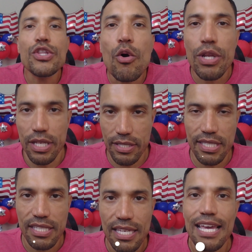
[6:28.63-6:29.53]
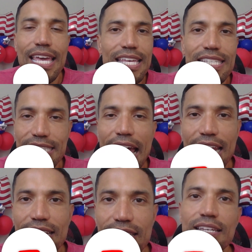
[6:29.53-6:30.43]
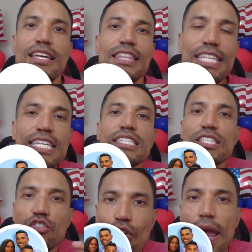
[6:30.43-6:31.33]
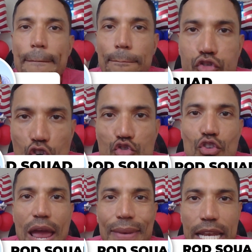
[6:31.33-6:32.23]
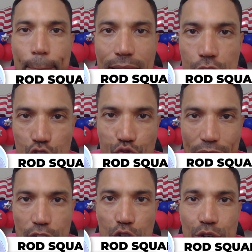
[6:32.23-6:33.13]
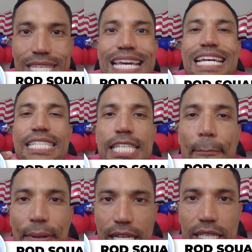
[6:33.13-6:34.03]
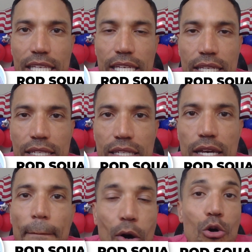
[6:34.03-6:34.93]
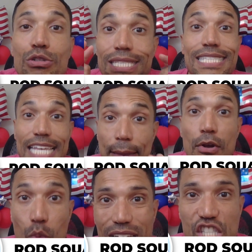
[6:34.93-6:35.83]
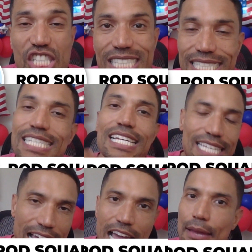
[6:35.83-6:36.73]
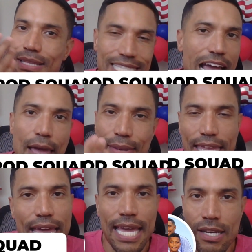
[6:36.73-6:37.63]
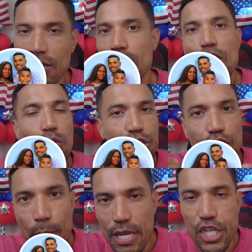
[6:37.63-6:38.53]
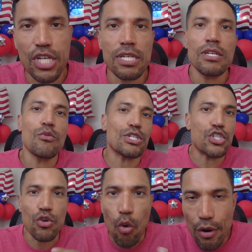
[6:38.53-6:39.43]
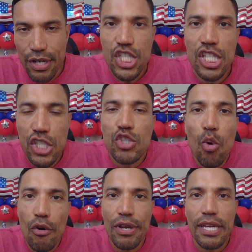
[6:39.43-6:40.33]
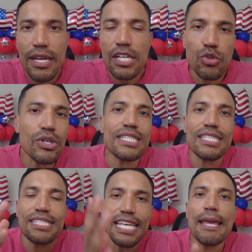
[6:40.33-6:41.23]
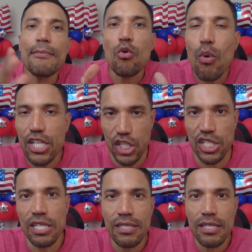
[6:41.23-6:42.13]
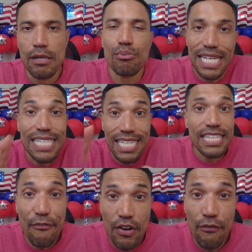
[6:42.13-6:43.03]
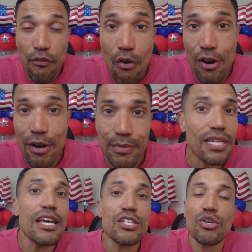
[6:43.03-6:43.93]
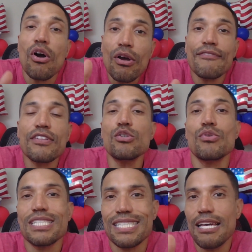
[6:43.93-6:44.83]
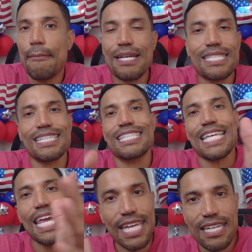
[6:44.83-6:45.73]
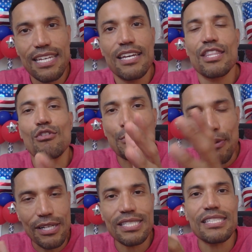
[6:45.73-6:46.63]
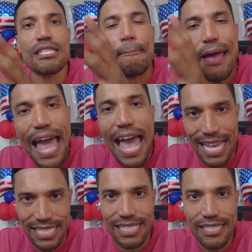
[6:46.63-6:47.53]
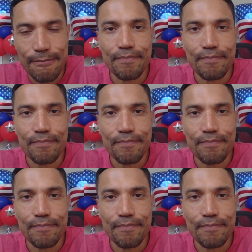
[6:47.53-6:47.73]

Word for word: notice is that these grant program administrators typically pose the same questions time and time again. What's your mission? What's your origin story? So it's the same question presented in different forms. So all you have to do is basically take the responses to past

● ● ● ● ●

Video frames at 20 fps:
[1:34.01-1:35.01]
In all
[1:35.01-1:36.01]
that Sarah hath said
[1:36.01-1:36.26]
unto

● ● ● ● ●

### WHAT THIS TASK INVOLVES
Above are records; repeat only the lines from the line with "[6:33.13-6:34.03]" through the line with "Word for word: notice", and leave pictures out.

### EXERCISE RESULT
[6:33.13-6:34.03]
[6:34.03-6:34.93]
[6:34.93-6:35.83]
[6:35.83-6:36.73]
[6:36.73-6:37.63]
[6:37.63-6:38.53]
[6:38.53-6:39.43]
[6:39.43-6:40.33]
[6:40.33-6:41.23]
[6:41.23-6:42.13]
[6:42.13-6:43.03]
[6:43.03-6:43.93]
[6:43.93-6:44.83]
[6:44.83-6:45.73]
[6:45.73-6:46.63]
[6:46.63-6:47.53]
[6:47.53-6:47.73]

Word for word: notice is that these grant program administrators typically pose the same questions time and time again. What's your mission? What's your origin story? So it's the same question presented in different forms. So all you have to do is basically take the responses to past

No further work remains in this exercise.